| Records to process |
---*---

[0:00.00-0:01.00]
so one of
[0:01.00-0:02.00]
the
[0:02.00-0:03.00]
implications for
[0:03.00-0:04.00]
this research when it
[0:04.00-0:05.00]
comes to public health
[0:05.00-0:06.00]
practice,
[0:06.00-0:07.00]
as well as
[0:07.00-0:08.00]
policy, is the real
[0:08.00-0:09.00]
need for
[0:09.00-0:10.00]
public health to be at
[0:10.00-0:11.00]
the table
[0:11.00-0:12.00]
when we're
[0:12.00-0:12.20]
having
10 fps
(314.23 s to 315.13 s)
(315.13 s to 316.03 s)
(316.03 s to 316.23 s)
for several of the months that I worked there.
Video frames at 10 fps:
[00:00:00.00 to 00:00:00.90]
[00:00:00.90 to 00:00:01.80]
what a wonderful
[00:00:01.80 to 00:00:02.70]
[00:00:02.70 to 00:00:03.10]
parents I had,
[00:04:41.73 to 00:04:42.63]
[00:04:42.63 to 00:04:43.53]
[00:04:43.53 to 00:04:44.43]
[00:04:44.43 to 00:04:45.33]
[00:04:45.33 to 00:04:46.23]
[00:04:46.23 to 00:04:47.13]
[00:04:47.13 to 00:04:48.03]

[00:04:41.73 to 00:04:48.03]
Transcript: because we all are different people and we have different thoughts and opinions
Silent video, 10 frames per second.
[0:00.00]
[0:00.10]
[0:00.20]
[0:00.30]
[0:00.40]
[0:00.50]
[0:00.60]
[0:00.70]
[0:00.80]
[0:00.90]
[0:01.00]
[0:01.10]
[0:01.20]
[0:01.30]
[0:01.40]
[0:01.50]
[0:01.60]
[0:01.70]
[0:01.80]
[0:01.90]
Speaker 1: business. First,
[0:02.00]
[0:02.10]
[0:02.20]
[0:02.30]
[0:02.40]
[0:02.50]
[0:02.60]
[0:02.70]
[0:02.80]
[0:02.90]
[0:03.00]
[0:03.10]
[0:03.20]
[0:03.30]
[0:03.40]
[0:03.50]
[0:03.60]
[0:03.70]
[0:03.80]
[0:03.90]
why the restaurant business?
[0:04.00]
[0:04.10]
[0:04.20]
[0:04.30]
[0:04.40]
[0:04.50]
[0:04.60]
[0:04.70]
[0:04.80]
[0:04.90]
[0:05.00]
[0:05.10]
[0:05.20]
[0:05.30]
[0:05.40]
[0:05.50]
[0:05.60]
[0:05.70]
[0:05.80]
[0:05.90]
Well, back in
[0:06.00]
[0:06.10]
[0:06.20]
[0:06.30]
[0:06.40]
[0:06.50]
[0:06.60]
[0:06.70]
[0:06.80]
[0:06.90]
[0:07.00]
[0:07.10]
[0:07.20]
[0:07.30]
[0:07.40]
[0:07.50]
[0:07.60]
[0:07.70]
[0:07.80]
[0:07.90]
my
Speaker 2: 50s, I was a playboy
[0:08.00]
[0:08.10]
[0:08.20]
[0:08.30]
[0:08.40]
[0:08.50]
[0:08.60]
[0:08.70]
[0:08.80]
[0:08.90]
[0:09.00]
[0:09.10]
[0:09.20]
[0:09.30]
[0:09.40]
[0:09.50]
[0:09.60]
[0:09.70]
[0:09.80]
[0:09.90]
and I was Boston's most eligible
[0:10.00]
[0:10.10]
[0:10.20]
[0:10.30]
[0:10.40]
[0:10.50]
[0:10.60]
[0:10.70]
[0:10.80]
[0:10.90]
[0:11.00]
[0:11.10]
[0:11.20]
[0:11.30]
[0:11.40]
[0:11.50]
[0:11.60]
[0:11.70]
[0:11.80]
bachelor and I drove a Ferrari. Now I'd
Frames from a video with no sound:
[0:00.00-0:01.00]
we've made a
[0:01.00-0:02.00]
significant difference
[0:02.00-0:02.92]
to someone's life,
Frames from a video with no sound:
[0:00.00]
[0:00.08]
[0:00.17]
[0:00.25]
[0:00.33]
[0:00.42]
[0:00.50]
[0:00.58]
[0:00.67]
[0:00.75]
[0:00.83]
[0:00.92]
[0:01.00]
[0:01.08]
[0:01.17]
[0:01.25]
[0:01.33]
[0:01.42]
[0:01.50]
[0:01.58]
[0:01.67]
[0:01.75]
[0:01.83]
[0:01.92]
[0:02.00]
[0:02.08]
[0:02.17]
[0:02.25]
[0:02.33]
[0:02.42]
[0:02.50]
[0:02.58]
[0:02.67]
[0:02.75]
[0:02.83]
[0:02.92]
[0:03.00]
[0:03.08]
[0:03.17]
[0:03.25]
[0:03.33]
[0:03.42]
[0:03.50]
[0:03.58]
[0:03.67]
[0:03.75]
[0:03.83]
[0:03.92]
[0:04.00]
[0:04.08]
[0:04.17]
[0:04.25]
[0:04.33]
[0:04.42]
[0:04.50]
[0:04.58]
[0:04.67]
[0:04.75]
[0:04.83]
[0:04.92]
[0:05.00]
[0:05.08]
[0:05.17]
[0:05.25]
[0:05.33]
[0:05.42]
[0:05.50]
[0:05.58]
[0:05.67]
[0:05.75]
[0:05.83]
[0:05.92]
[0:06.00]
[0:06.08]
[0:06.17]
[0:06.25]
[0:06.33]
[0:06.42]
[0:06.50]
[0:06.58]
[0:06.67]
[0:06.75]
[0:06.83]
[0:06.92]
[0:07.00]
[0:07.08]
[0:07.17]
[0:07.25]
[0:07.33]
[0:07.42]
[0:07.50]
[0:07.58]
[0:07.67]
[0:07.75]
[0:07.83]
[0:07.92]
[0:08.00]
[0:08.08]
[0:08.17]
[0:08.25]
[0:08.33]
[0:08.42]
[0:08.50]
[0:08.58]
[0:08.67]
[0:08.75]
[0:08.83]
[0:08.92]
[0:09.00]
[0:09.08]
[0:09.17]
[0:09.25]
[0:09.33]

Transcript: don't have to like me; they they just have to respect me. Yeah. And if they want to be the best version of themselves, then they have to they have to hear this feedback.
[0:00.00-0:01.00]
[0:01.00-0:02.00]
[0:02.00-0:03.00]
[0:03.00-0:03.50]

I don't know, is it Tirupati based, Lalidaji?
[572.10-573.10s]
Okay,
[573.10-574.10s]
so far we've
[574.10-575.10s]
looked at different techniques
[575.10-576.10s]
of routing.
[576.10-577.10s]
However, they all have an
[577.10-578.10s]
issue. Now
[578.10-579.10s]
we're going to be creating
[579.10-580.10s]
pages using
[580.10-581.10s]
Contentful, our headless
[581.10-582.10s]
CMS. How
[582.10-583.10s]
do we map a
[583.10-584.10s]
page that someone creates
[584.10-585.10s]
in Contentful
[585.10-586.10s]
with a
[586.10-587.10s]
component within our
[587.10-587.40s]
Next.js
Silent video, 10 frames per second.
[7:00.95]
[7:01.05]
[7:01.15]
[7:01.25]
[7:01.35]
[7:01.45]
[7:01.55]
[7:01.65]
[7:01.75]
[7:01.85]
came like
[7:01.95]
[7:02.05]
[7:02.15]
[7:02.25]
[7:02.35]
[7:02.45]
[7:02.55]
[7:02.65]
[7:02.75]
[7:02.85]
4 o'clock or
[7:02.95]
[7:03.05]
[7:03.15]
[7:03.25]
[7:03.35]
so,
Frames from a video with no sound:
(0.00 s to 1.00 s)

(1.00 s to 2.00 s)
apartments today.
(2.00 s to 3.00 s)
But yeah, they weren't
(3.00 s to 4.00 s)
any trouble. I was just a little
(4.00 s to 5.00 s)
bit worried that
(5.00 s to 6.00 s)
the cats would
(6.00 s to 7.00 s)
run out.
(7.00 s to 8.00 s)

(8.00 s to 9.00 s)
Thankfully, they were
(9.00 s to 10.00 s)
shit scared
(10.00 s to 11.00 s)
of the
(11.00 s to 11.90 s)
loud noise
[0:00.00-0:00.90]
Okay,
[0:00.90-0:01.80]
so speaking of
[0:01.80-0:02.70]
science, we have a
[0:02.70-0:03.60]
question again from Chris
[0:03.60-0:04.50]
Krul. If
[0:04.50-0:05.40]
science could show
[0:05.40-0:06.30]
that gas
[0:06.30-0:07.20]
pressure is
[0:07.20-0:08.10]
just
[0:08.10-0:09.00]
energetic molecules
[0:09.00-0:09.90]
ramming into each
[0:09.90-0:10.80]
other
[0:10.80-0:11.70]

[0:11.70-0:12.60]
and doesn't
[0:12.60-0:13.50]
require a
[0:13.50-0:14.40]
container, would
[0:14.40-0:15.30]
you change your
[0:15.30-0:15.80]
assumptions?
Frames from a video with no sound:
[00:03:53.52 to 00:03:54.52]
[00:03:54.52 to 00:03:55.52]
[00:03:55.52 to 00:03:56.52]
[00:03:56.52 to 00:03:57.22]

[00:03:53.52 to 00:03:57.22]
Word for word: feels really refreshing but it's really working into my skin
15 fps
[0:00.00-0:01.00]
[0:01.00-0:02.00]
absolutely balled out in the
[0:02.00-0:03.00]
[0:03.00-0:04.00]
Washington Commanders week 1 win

---*---

In the data above, repeat exactly each line from the first through the line that contains "(315.13 s to 316.03 s)", and give nothing else.

[0:00.00-0:01.00]
so one of
[0:01.00-0:02.00]
the
[0:02.00-0:03.00]
implications for
[0:03.00-0:04.00]
this research when it
[0:04.00-0:05.00]
comes to public health
[0:05.00-0:06.00]
practice,
[0:06.00-0:07.00]
as well as
[0:07.00-0:08.00]
policy, is the real
[0:08.00-0:09.00]
need for
[0:09.00-0:10.00]
public health to be at
[0:10.00-0:11.00]
the table
[0:11.00-0:12.00]
when we're
[0:12.00-0:12.20]
having
10 fps
(314.23 s to 315.13 s)
(315.13 s to 316.03 s)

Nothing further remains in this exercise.